Drohen EU-Unternehmen wirklich Klagen europäischer Behörden, wenn sie sich an die Sanktionen halten?

Vermutlich nicht. Zum einen gibt es die bereits erwähnte Möglichkeit von Ausnahmegenehmigungen. Zum anderen könnten EU-Unternehmen auch einfach argumentieren, dass sie ohnehin vorhatten, ihre Geschäfte mit dem Iran herunterzufahren. Ihnen das Gegenteil zu beweisen, dürfte schwierig und auch nicht im Interesse der EU sein. „Letztendlich sind es unternehmerische Entscheidungen“, erklärte ein ranghoher EU-Beamter am Montag in Brüssel. Beim Abwehrgesetz gehe es nicht darum, Unternehmen zu Investitionen im Iran zu zwingen, sondern darum, die Möglichkeit zu Investitionen aufrechtzuerhalten.

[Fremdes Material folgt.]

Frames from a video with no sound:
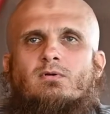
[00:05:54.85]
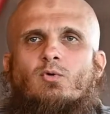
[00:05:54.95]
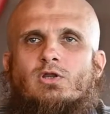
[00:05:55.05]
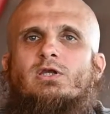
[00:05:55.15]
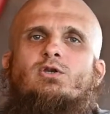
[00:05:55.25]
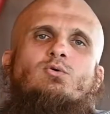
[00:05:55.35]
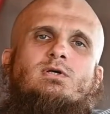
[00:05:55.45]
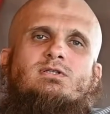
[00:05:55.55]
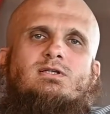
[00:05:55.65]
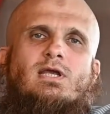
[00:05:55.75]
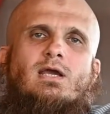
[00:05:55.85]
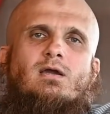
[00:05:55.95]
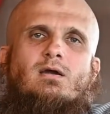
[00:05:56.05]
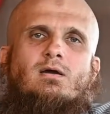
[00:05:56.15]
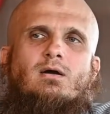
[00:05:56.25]
what they do is they take
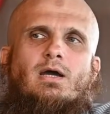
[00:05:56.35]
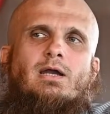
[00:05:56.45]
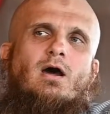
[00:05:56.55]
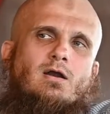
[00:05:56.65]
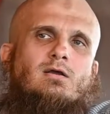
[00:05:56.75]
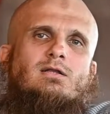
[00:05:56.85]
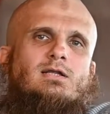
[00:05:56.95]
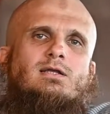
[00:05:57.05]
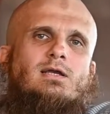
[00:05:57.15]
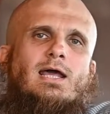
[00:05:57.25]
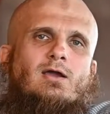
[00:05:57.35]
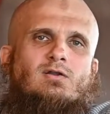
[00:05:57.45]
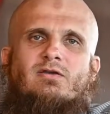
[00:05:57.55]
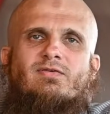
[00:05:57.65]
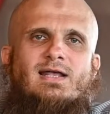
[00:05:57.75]
an article that they like or
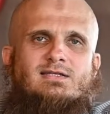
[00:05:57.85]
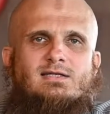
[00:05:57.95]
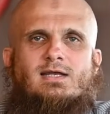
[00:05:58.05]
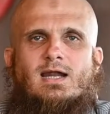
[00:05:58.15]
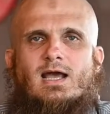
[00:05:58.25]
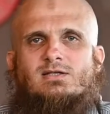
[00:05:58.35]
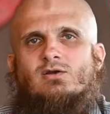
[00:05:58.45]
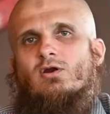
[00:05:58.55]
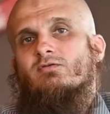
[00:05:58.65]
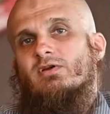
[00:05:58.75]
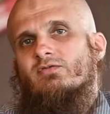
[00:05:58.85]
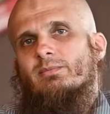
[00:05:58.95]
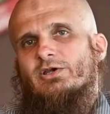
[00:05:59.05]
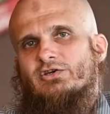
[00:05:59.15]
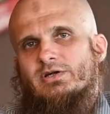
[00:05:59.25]
they fancy that has a lot of
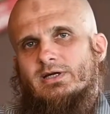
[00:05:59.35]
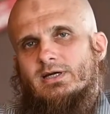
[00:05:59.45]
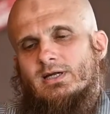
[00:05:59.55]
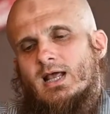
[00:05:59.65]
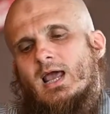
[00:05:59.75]
information in it,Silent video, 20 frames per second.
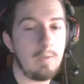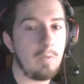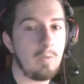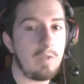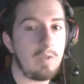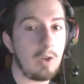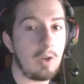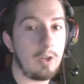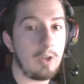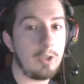
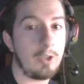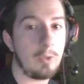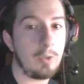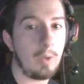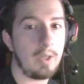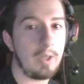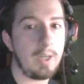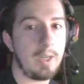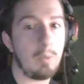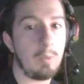for under
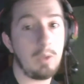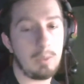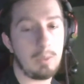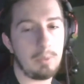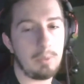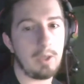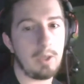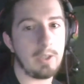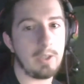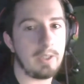200k with the
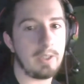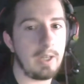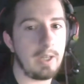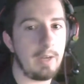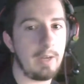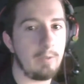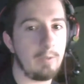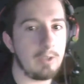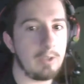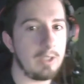players that I
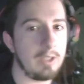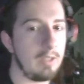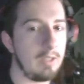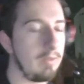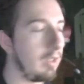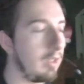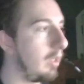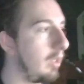received.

Welchen Unternehmen könnte das Abwehrgesetz denn nutzen?

Nach Angaben der EU-Kommission soll vor allem dafür gesorgt werden, kleinen und mittleren Unternehmen eine sichere Geschäftsgrundlage zu bieten. Das wären demnach vor allem solche, die im Iran bessere Geschäftsmöglichkeiten sehen als in den USA. Am Ende dürfte die Reaktivierung des Abwehrgesetzes aber vor allem Symbolcharakter haben. Die EU will dem Iran demonstrieren, dass sie alles dafür tut, das Atomabkommen zu retten.